Following the Randomised Controlled Trial method, the researchers formed two groups — one was given shoes, the other group remained barefoot. It was eventually seen that those wearing shoes did not have whooping cough, were more healthy and also attended school. This became an example where no theory was needed and the solution was so very simple.

Most of Banerjee's experiments took place in various parts of India, including its remotest villages. "All were micro-level research efforts," Dasgupta adds.

During his early years as an economist, Banerjee was primarily a theorist. But his approach changed after Duflo came under his wing as a young research scholar and soon, he shifted to a purely experimental approach.

Over the years, assisted by field studies using randomised trials in India and Africa, the duo tried to make sense of what the poor are able to achieve and where and for what reason they require a nudge.

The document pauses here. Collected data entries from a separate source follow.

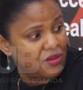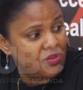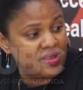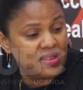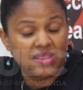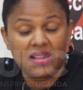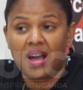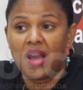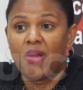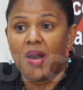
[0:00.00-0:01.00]
Mrs.
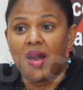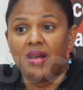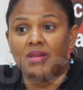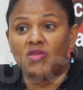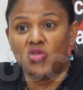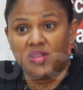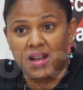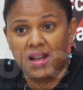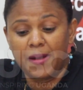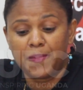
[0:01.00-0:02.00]
Nakayima here
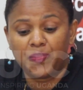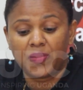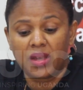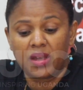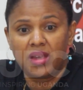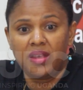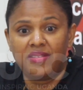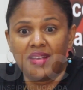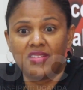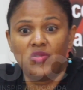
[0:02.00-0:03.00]
today is
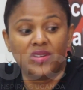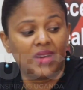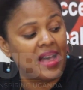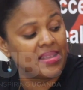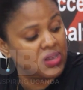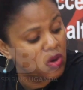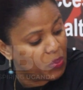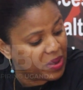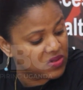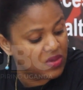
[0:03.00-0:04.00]
just not a single
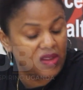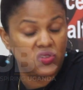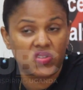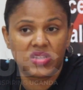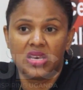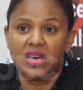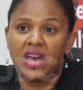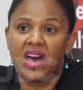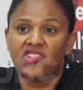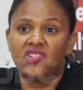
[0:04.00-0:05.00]
person that you're seeing here.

Banerjee says that along with Duflo, he has been involved in about "70 to 80 experiments" in any number of countries.

At six, Abhijit knew exactly where the poor lived — little shanties behind his home in Kolkata. The children there seemed to have a lot of time to play and would easily beat him at any sport.

The "urge to reduce the poor to a set of clichés has been with us for as long as there has been poverty. The poor appear, in social theory, as much as in literature, by turns lazy or enterprising, noble or thievish, angry or passive, helpless or self-sufficient," Banerjee and Duflo wrote in their seminal work, Poor Economics, which examined the real nature of poverty and how the poor reacted to incentives.

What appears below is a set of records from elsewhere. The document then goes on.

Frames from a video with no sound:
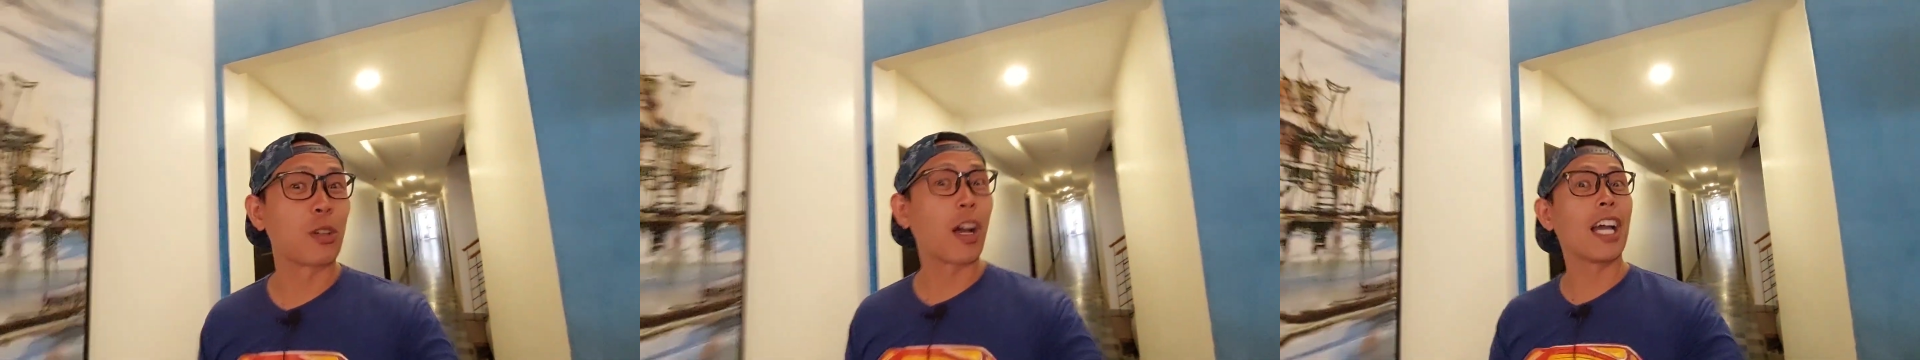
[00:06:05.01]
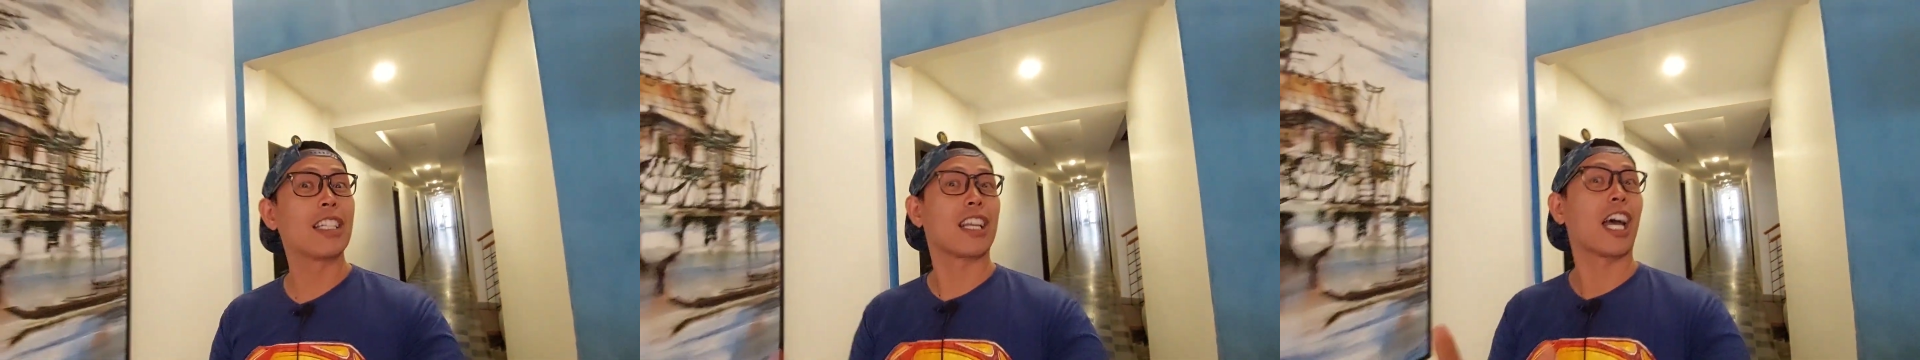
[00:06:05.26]
So
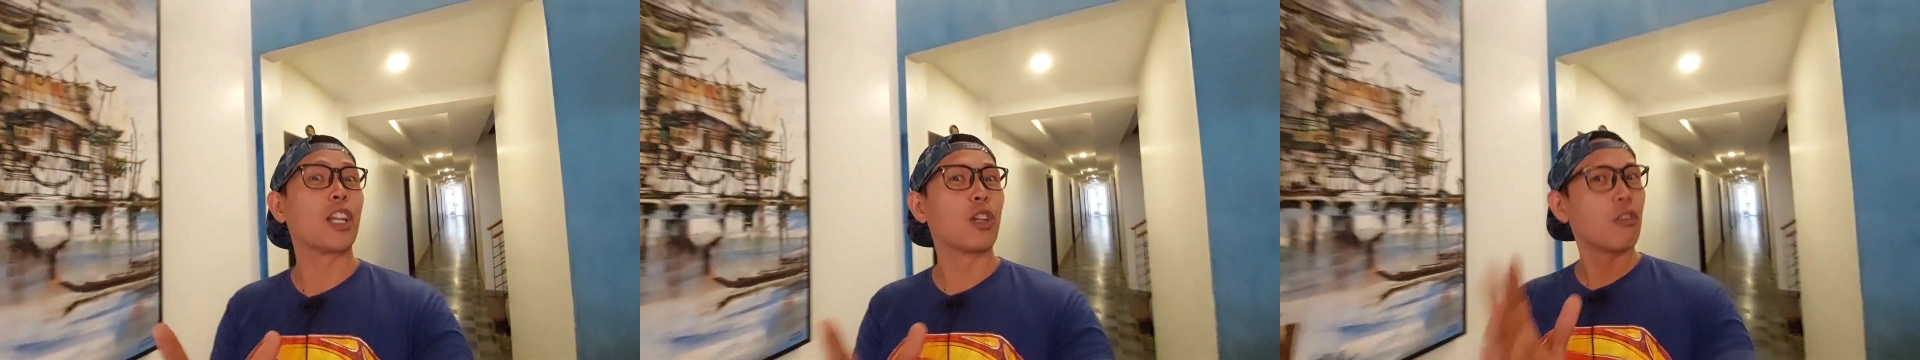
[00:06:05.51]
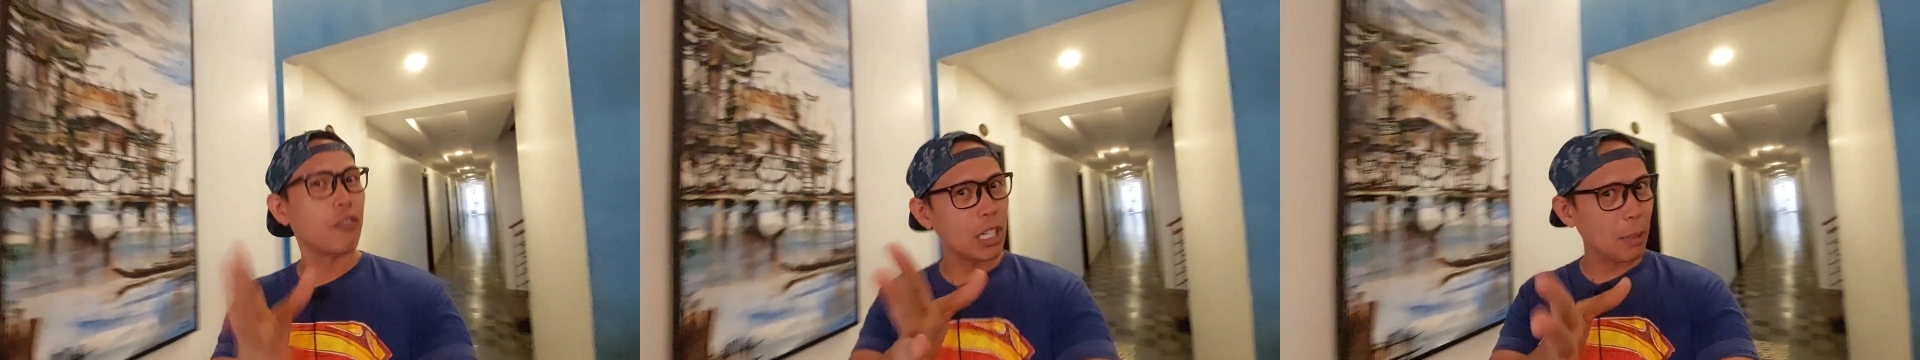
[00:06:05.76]
guys, I
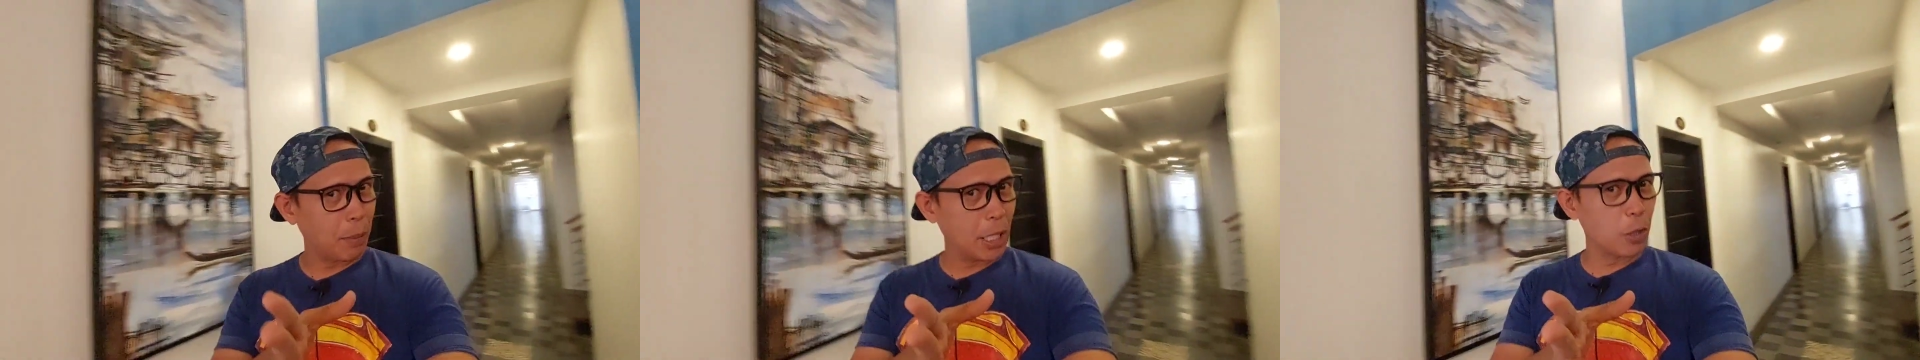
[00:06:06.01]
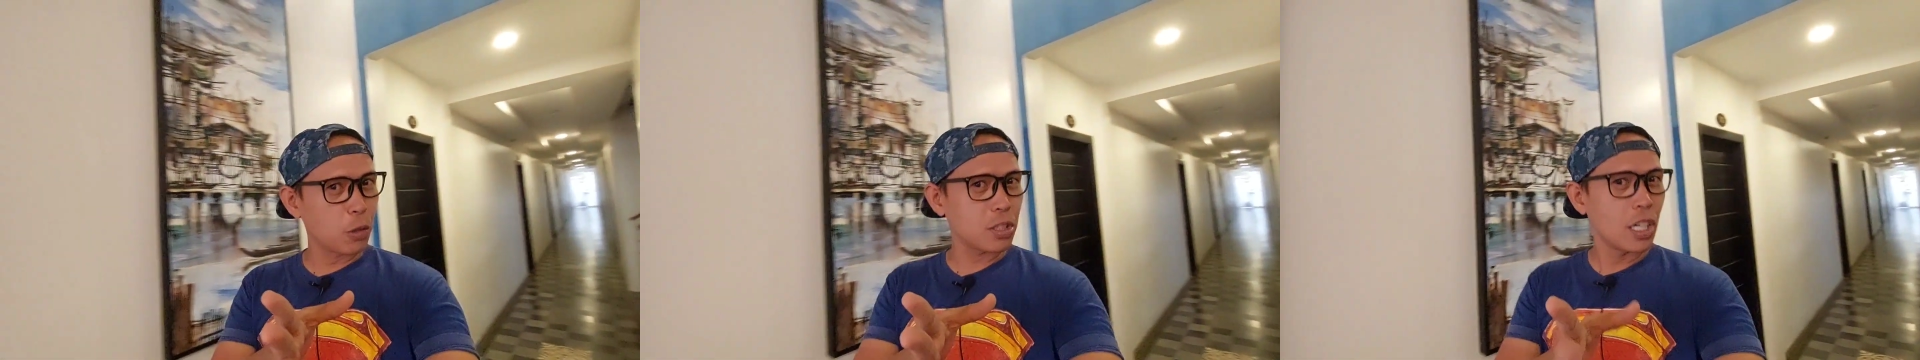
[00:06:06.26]
know
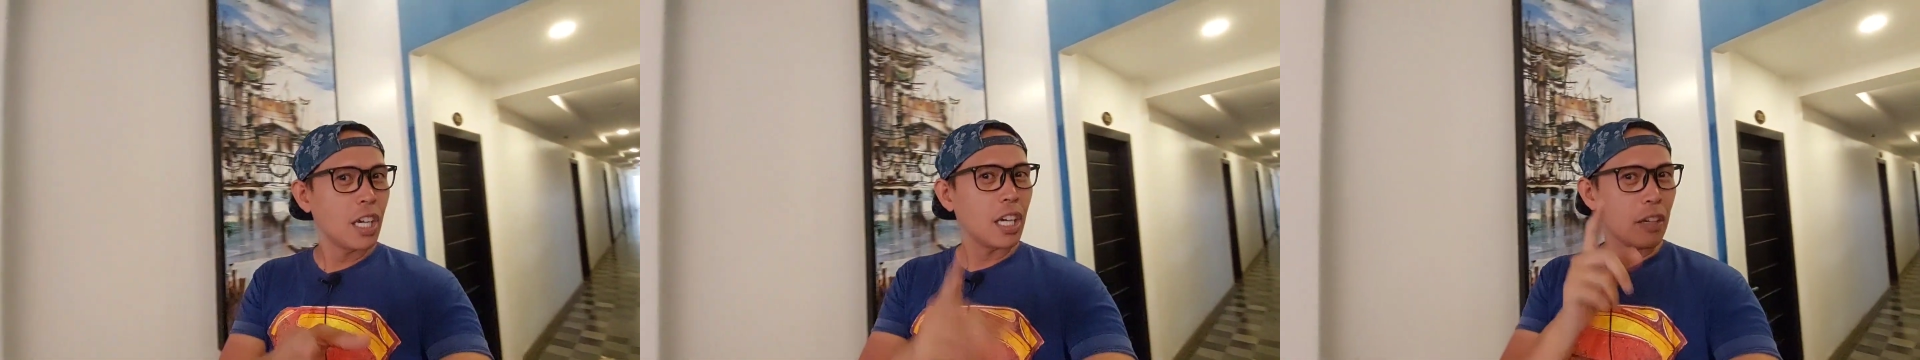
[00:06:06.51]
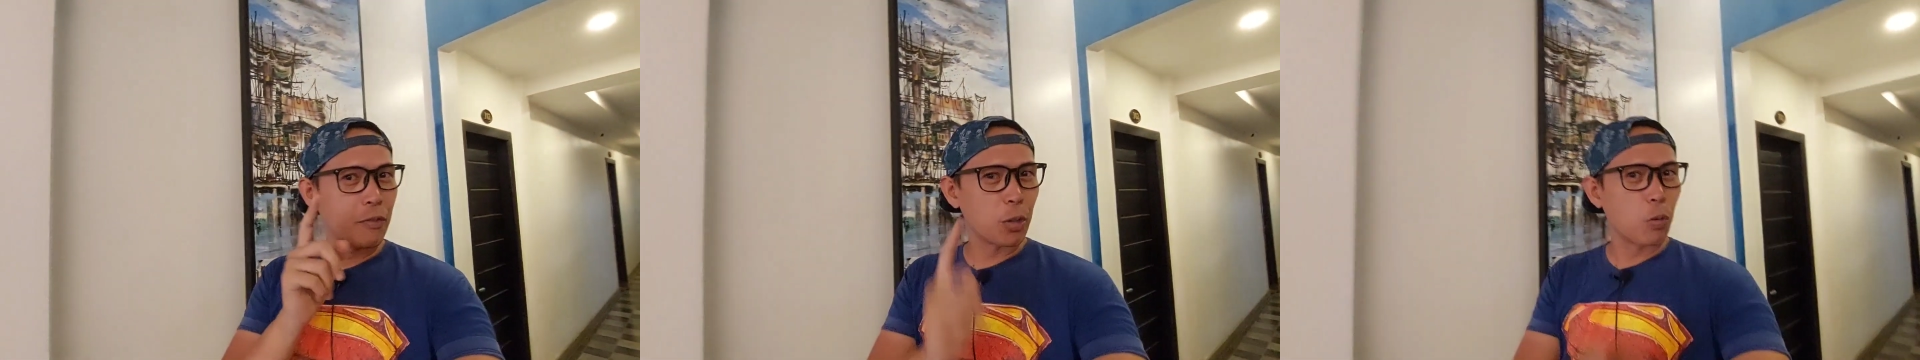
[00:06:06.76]
Filipinos,
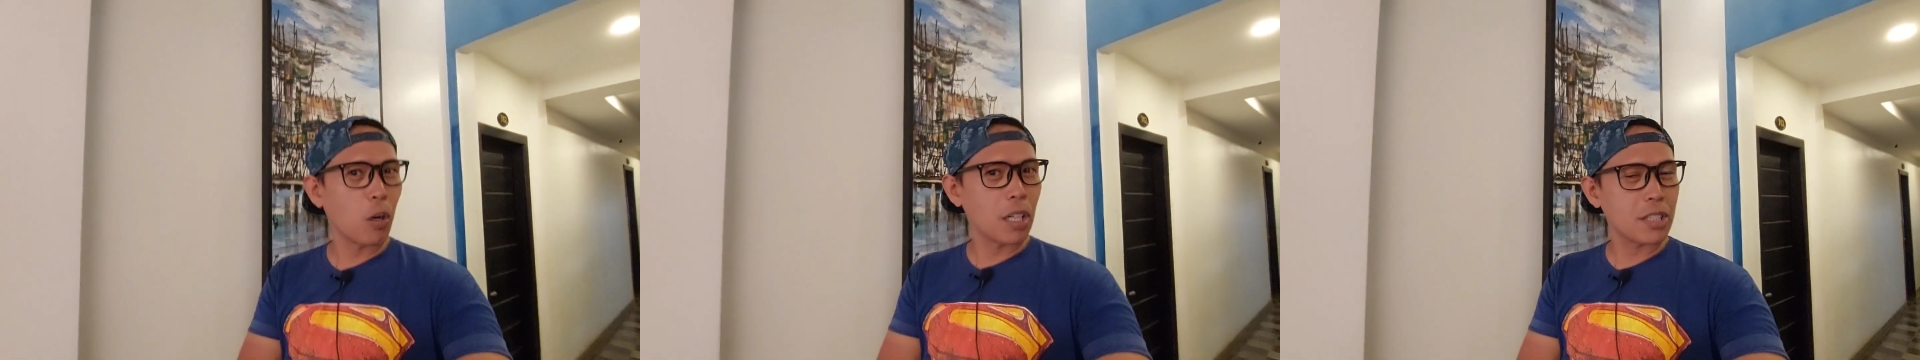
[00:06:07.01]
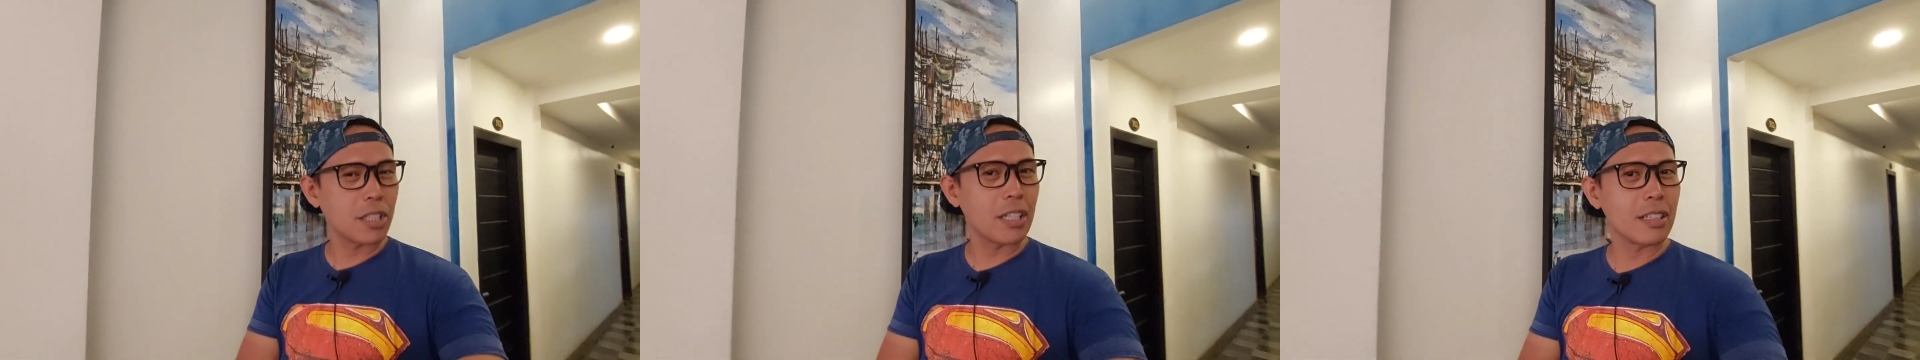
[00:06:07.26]
if you're
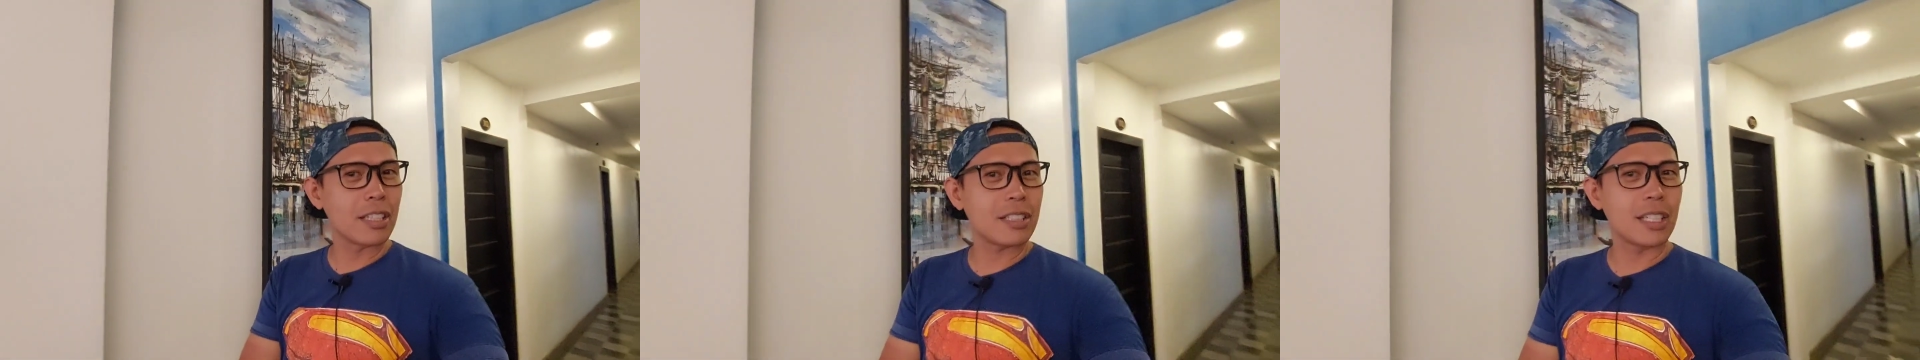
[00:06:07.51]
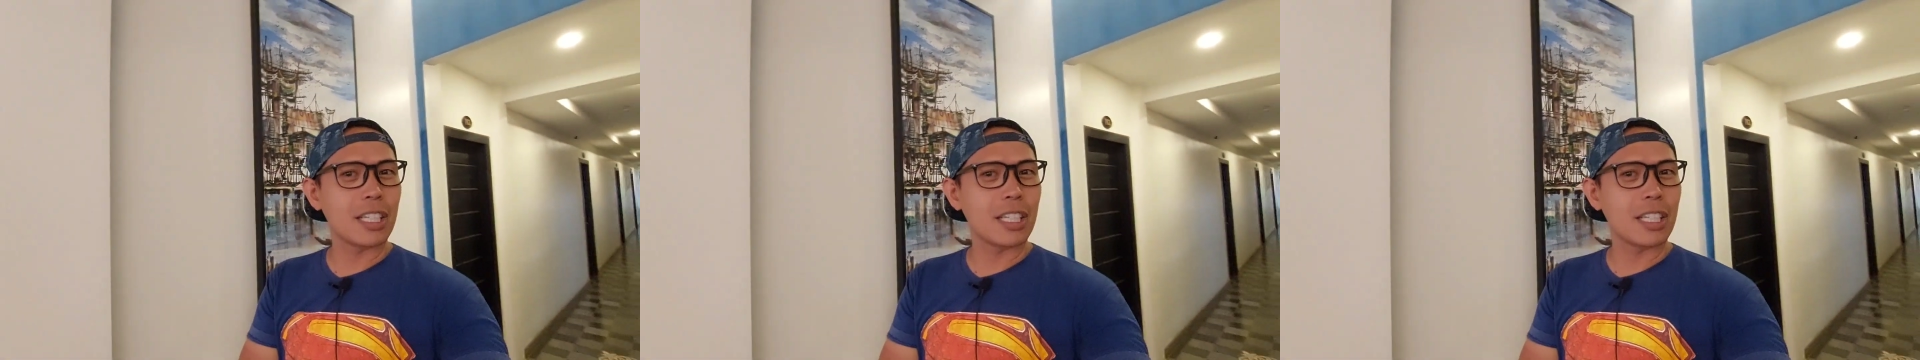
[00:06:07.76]
watching this,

"It is no surprise that the policy stances that correspond to these views of the poor also tend to be captured in simple formulas: 'Free markets for the poor', 'Make human rights substantial', 'Deal with conflict first', 'Give more money to the poorest', 'Foreign aid kills development' and the like."

The problem, the couple said, was that the poor get admired or pitied. They are also not considered knowledgeable and there is little that appears intriguing about their economic existence.

In perspective, the couple holds out hope that "poor countries are not doomed to failure because they are poor or because they have had an unfortunate history". What often needs to be fought, they say, is "ignorance, ideology and inertia" which in turn, can alter the course of history from an egregious past to a delightful future.